JAX Tensor-Parallel LoRA Library for Retrieval Augmented Fine-Tuning

Introduction

Recent advancements in LLM fine-tuning have spotlighted the efficiency and scalability issues encountered during the process, especially for Retrieval Augmented Generation (RAG) tasks. The paper introduces JORA, a JAX-based library designed to address these challenges. It facilitates the fine-tuning of Llama-2 models, leveraging tensor-parallelism and Low-Rank Adaptation (LoRA) for enhanced memory efficiency and computational performance. JORA's innovative use of JAX's just-in-time (JIT) compilation and tensor-sharding techniques allows for accelerated fine-tuning while significantly reducing GPU memory requirements.

Background and Motivation

Retrieval Augmented Generation (RAG): RAG techniques integrate retrieved external knowledge into LLMs, enhancing their output with relevant context. This approach, while effective, presents sizable memory and computational challenges, especially when processing extensive prompt sequences.
Existing Training Libraries: Libraries like Hugging Face and DeepSpeed offer capabilities for distributed training but fall short in supporting parameter-efficient tuning, particularly in tensor-parallel contexts. JORA emerges as a solution targeting these specific gaps.

JORA Framework

JORA employs JAX for JIT compilation, optimizing training performance for Llama-2 models. By integrating LoRA into the training process, JORA allows for the efficient fine-tuning of models on retrieval-based tasks. This section discusses the technical foundation of JORA, emphasizing its:

Tensor-parallel Training: Distributes the training workload across multiple GPUs, reducing the memory footprint of each individual GPU.
Dataset and Training API: Provides helper functions for loading training data and simplifying the fine-tuning process, including a custom data format and pre-defined dataset loading mechanics.
Model Transfer API: Facilitates the conversion of JORA-trained models into the Hugging Face model format, ensuring compatibility with a wide range of downstream applications.

Experimental Results

The paper shares compelling experimental evidence, demonstrating JORA's superiority over the Hugging Face/DeepSpeed implementation. Specifically, it highlights:

Memory Utilization: JORA significantly outperforms the baseline in memory efficiency, especially evident in multi-GPU setups.
Computational Performance: The experiments show JORA achieving a more than 12x improvement in runtime compared to the baseline across various GPU configurations. This performance gain is attributed to JORA's optimized use of JAX's JIT compilation and tailored tensor-parallelism.

Practical Application

A case paper is presented where JORA is applied in fine-tuning models for social media content analysis.
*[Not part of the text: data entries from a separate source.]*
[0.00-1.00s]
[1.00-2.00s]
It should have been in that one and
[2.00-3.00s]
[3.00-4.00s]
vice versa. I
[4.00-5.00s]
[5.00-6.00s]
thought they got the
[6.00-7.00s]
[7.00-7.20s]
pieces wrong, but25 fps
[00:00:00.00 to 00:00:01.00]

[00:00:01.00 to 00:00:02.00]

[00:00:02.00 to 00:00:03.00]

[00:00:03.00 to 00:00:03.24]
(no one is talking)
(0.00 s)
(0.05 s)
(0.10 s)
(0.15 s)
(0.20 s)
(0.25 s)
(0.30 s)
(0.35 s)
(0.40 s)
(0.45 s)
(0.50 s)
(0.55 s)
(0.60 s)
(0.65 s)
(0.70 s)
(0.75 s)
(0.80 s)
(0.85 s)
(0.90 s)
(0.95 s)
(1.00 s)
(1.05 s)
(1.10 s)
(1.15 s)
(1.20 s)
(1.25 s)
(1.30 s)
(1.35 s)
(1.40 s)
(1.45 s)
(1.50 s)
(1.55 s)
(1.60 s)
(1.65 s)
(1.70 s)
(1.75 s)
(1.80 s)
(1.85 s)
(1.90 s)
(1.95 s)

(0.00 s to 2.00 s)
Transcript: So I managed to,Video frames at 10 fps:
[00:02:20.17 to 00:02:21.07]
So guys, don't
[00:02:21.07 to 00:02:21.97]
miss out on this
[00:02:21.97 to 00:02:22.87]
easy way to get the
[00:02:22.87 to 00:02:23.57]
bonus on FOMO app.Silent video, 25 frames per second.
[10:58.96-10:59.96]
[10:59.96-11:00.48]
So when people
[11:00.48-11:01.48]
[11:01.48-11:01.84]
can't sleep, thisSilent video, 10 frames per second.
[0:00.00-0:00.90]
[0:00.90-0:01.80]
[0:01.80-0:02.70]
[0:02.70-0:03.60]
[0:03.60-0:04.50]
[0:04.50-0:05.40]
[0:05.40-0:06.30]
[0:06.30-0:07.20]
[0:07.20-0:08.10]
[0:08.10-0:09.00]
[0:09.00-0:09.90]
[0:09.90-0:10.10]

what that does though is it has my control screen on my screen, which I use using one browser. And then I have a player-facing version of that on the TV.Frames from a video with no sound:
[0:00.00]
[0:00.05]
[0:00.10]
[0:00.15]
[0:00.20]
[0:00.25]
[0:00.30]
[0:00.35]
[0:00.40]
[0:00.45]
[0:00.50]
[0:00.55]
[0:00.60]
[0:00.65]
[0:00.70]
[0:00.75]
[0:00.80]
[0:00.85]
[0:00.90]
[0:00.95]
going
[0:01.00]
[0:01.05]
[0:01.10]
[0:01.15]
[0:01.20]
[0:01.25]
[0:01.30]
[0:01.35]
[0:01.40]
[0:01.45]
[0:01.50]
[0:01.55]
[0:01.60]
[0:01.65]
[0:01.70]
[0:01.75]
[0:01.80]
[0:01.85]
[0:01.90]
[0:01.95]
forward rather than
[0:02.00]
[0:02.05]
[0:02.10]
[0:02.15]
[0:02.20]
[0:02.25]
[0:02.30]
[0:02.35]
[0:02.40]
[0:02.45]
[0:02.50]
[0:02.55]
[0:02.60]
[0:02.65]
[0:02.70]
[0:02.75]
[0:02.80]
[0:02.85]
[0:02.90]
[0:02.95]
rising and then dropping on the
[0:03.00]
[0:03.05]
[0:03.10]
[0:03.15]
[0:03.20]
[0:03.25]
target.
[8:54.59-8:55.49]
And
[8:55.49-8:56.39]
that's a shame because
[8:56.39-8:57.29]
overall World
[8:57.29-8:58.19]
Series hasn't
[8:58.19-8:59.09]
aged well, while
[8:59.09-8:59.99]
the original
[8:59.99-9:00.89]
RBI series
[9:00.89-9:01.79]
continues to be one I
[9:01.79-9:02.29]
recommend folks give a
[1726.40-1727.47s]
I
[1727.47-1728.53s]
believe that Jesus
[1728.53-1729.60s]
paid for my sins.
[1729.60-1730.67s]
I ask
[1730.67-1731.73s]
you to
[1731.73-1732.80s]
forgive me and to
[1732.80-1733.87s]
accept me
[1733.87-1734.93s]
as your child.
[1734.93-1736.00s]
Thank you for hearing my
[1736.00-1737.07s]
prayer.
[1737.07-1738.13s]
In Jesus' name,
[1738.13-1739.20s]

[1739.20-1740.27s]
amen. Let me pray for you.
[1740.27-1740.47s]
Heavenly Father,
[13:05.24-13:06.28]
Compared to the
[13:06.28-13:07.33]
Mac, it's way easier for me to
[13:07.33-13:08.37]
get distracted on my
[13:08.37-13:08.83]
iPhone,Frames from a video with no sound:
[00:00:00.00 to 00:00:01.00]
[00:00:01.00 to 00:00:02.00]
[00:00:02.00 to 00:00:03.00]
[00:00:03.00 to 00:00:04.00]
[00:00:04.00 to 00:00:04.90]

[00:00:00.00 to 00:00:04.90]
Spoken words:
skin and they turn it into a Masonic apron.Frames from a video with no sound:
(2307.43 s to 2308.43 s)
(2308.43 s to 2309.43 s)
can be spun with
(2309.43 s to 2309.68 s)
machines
The paper outlines how JORA aids in understanding the structural relationships within social media posts, underscoring the library's practical utility in handling large sequence lengths and complex retrieval tasks. The results from this application scenario further attest to JORA's effectiveness in improving the model's performance on real-world tasks.

Conclusion

JORA addresses the critical hurdles of fine-tuning LLMs for retrieval-augmented tasks, presenting a robust and efficient solution. It significantly reduces the memory footprint and computational time required for fine-tuning, making it a valuable tool for researchers and practitioners working with complex natural language processing applications. The open-source availability of JORA underscores its potential to facilitate further advancements in the field, promising enhancements in the scalability and efficiency of LLM fine-tuning.

The authors' contribution with JORA not only paves the way for more efficient use of LLMs in retrieval-based applications but also sets a precedent for future research in the domain, advocating for a shift towards more resource-efficient methodologies in AI.